The other commercially demonstrated route for transforming natural gas into transportation fuels is the widely known Fischer-Tropsch process (FT), discovered in the 1920's. Royal Dutch Shell, SASOL and other large energy companies have commercially used FT in several different forms to produce fuels from natural gas. Carbon Sciences' CO2-based technology is also the advantaged route to make the syngas needed for FT operations.


SWEETWATER RESOURCES INCORPORATED (OTCBB: CTDT)
"Up 47.50% on Tuesday"

Detailed Quote: http://www.otcpicks.com/quotes/CTDT.php

Sweetwater has acquired 100% of Centaurus Diamond Technologies Inc. Centaurus has been established to fully commercialize its proprietary, cost-efficient and high-volume diamond production method to provide industrial quality diamonds. The Company's patented technology enables the production of "cultured" diamonds that are chemically, atomically, and structurally identical to natural diamonds. The gemological Institute of America has tested the Company's "cultured" diamonds and has confirmed they are diamonds according to their testing protocols.

CTDT News:

July 9 - Sweetwater Resources Announces Name and Symbol Change

Sweetwater Resources Inc. (OTCBB: CTDT) (the "Company" or "Sweetwater") has changed its name to "Centaurus Diamond Technologies Inc." (or "Centaurus") and will now trade under the new symbol "CTDT."
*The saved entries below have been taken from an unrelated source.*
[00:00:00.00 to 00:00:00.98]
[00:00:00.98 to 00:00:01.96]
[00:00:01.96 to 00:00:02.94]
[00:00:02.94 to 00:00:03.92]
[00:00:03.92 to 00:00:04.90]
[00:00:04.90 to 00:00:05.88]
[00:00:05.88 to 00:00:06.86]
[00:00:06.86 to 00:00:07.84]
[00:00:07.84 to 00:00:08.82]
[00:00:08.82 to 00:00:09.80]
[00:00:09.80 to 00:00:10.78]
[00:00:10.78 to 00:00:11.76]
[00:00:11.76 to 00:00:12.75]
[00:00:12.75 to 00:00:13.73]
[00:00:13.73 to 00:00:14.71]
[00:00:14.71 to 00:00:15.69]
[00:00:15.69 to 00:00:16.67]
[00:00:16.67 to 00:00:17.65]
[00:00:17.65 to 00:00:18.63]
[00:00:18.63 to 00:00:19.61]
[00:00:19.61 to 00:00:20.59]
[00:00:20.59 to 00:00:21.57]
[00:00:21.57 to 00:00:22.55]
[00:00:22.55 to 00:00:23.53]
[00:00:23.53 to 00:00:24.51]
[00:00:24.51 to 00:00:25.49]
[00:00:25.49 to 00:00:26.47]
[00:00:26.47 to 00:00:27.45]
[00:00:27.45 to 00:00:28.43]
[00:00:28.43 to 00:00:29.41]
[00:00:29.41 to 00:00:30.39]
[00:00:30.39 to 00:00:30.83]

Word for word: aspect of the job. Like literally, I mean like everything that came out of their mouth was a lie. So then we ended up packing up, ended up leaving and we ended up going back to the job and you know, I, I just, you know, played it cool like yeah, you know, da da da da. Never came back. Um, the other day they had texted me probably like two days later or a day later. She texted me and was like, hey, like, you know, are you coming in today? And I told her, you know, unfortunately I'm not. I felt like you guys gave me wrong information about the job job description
Sweetwater Resources Inc. has been granted permission to change its name to Centaurus Diamond Technologies Inc. to better reflect the nature of its core business. As a result of the name change the company has changed its symbol from SWTR to CTDT on the OTC BB and OTC QB markets. The company remains focused upon the perfection of its process for the manufacture of cultured, industrial diamonds.

Mr. Alvin Snaper, President of Centaurus Diamond Technologies Inc. stated: "We are very pleased that FINRA has granted our name and symbol change to more accurately reflect the true nature of our business which is to manufacture diamonds that are chemically, atomically and structurally identical to a diamond created by nature."